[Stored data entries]
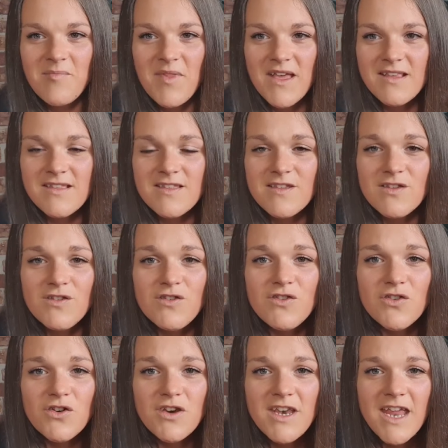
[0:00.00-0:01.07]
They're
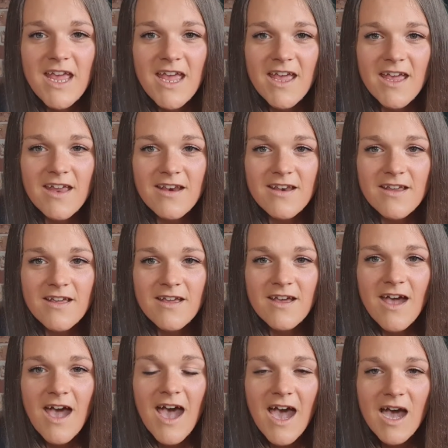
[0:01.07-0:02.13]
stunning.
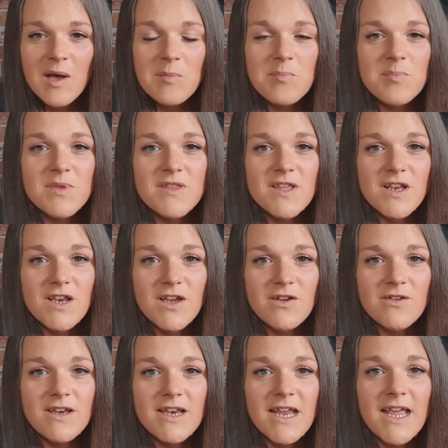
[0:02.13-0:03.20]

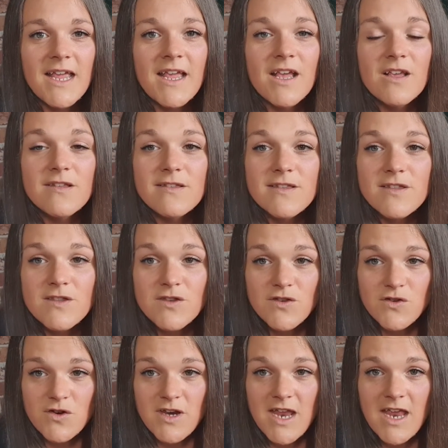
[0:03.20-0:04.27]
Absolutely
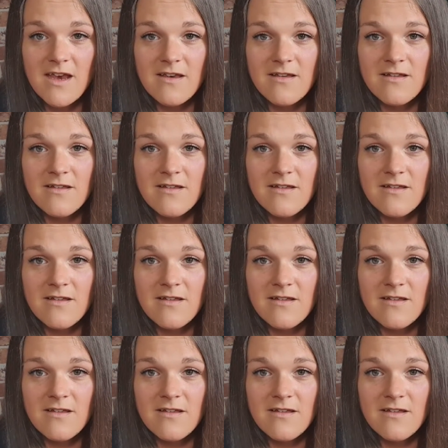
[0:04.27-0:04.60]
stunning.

▸ **What you are asked to do**
Retype the entries above word for word, minus any images.

▸ **Completed exercise**
[0:00.00-0:01.07]
They're
[0:01.07-0:02.13]
stunning.
[0:02.13-0:03.20]

[0:03.20-0:04.27]
Absolutely
[0:04.27-0:04.60]
stunning.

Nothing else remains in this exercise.